Alors, elle s'était attaquée aux rongeurs. Elle avait pensé qu'elle aurait
affaire à des souris blanches, qui la dégoûtaient moins que les grises. Mais
les bêtes qui grouillaient dans les longues cages plates n'étaient ni blanches
ni grises. C'étaient des monstres, tout simplement. Certaines étaient sans
poils, d'un rose écœurant, d'autres badigeonnées de vert, d'orange, de violet.
Plusieurs rats avaient un regard vitreux, comme si leurs yeux énormes
avaient été décolorés et vernis. Juliette se demanda un instant si la place
de telles créatures était bien dans la nature. Elle imaginait des petites filles ouvrant leur armoire et tombant nez à nez avec de telles horreurs. À vrai dire, elle n'était pas prise au dépourvu par ses scrupules. Pendant la préparation de l'action, elle avait eu souvent l'occasion d'aborder la question avec Jonathan. Elle avait bien compris que la cause animale n'a rien à voir avec l'utilité des bêtes pour les humains. « Tous les êtres vivants ont des droits, qu'ils soient beaux ou repoussants, domestiques ou sauvages, comestibles ou non. » La leçon était assimilée. Elle avait ravalé son dégoût et laissé les rats aveugles disparaître vers l'extérieur, comme les chats avant eux. Elle s'était même efforcée d'en éprouver une égale satisfaction.

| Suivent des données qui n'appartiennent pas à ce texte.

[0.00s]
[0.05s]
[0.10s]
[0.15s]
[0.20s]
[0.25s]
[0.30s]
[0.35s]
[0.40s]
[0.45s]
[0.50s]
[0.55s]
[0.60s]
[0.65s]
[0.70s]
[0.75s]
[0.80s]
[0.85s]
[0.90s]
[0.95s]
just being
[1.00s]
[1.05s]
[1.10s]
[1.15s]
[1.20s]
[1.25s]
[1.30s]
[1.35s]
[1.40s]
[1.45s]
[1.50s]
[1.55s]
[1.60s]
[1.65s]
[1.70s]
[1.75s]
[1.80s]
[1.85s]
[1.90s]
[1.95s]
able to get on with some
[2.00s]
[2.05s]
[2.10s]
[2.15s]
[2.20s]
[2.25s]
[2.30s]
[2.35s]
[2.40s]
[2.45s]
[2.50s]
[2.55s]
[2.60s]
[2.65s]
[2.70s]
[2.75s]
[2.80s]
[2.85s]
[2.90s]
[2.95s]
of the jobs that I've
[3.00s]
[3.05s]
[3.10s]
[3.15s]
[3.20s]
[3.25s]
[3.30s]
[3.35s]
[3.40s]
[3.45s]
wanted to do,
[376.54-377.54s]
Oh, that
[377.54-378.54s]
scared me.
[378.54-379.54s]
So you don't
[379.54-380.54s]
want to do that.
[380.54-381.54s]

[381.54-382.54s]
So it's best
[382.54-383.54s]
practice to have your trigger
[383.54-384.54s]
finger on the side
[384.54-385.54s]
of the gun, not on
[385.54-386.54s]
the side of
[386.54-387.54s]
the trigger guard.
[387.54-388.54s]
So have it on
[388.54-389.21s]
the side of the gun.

Mais maintenant, c'était le tour des singes. Et ils allaient soumettre les
sentiments de Juliette à une épreuve autrement plus rude. Il y en avait cinq,
tout petits, étonnamment humains dans leur mimique et leur regard. Ceux
qui étaient enfermés deux par deux se tenaient enlacés comme de vieux
couples. Quand Juliette les libéra, ils refusèrent de sortir. Elle était tentée
d'aller les chercher au fond de leur cage mais elle se retint. S'ils l'avaient
griffée ou mordue, ils auraient pu déchirer son gant et faire couler un peu
de sang. Il ne fallait laisser aucune empreinte génétique. Elle leur laissa le
temps de se décider et alla s'occuper du dernier animal.
C'était un petit ouistiti maigre qui tenait ses longs bras croisés sur le
ventre. Son corps était intact, mais il avait, plantées dans le crâne, une
dizaine d'électrodes. Elles lui faisaient comme la couronne de plumes d'un
chef indien. Sitôt la cage ouverte, il bondit mécaniquement au‑dehors et
atterrit sur le sol carrelé de blanc. Il resta un long moment sans bouger, à
fixer la porte extérieure ouverte. Un peu de vent s'était levé et se faufilait
au ras du sol. La coiffe d'électrodes ondulait dans ce courant d'air. Juliette,
qui avait bien résisté à l'horreur des animaux repoussants, se sentit moins
assurée face à la détresse de cet être si familier.